Shortly after President Wilson's first inauguration, he received a visitor in the White House by the name of Mr. Samuel Untermeyer. Untermeyer was a prominent New York City attorney who contributed generously to the National Democratic committee that installed President Wilson in the White House in Washington in the 1912 election. President Wilson was very glad to welcome him to the White House. They had met before during the campaign.
Mr. Untermeyer surprised President Wilson that he had been retained to bring a breach of promise action against him. He informed the President that his client was willing to accept $40,000 in lieu of action. Untermeyer's client was the former wife of a professor at Princeton University at the same time Wilson was a professor there.
Untermeyer produced a packet of letters, written by President Wilson to his colleague's wife when they were neighbors at Princeton. He had written many endearing letters to her, many of which she never destroyed. President Wilson acknowledged his authorship of the letters.
Untermeyer volunteered to give President Wilson's former sweetheart the $40,000 out of his own pocket on one condition: that Wilson promise him to appoint to the first vacancy on the United States Supreme court a nominee to be recommended to Wilson by Untermeyer. Wilson agreed to do so.
Untermeyer kept the packet of letters to insure against any similar attempt.
When President Wilson was required to appoint a new member of the Supreme Court, Untermeyer recommended Louis Brandeis. A Jew had never served on the Supreme Court before.

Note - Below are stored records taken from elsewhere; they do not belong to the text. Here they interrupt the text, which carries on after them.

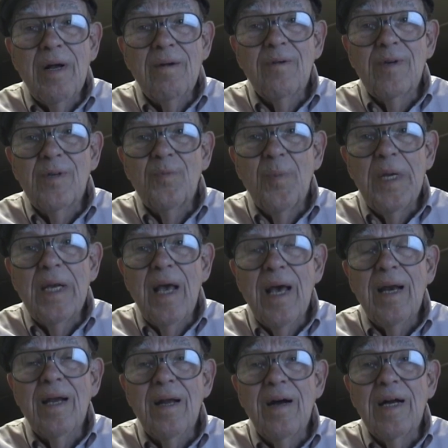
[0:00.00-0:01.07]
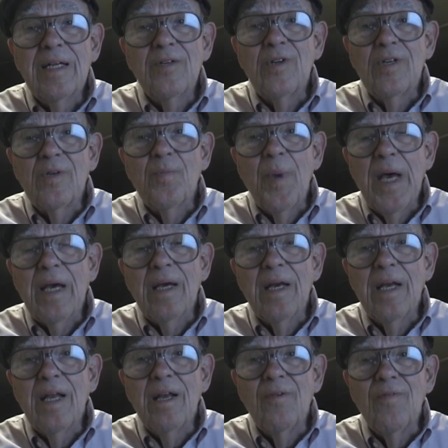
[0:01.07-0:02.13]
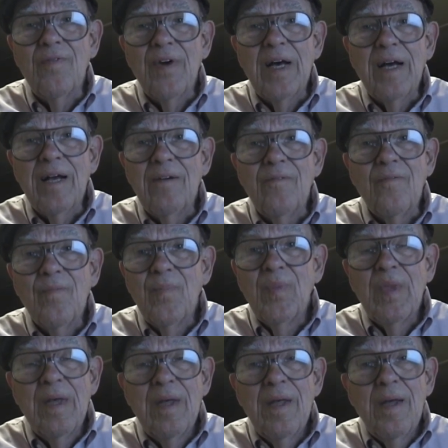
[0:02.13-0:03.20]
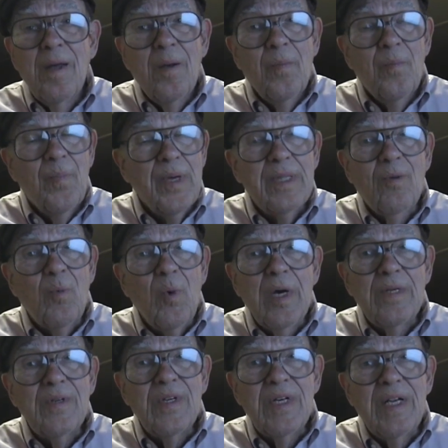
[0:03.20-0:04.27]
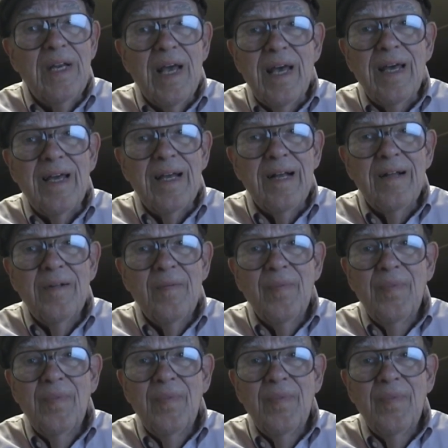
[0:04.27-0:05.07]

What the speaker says: congressmen had a conscience back in 85, but the ones today,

The President and Justice Brandeis became unusually intimate friends. Brandeis knew the circumstances of his appointment to the Supreme Court.
In 1914, Justice Brandeis was the most politically influential of all Zionists in the United States. He was in a powerful position to serve Jews both at home and abroad. The opportunity to perform a great service for his Zionist followers soon became available.
Justice Brandeis volunteered his opinion to Wilson that the sinking of the S.S. Sussex by a German submarine with the loss of lives of United States citizens justified the declaration of war. Relying upon the legal opinion of Justice Brandeis, President Wilson appealed to Congress to declare war on Germany April 2, 1917.
It is commonly understood that Brandeis more than anyone else guided Wilson into committing America to World War I.
Taken from The Hidden Tyranny written in 1961 by Benjamin H.
Freedman, pages 7-9.
Freedman was born of Jewish parents and was a businessman in New York City. He broke with organized Jewry after World War II, and spent the remainder of his life and at least 2.5 million dollars publicizing the facts of Jewish influence on the United States.
He had been an insider at the highest levels of Jewish organizations, and was personally acquainted with Bernard Baruch, Samuel Untermeyer, Woodrow Wilson, Franklin Roosevelt, Joseph Kennedy, and John F. Kennedy, and many more of the movers and shakers of his time.
This speech of which exerpts are given above was given in 1961 at the Willard Hotel in Washington, D.C., on behalf of a newspaper of that time, Common Sense.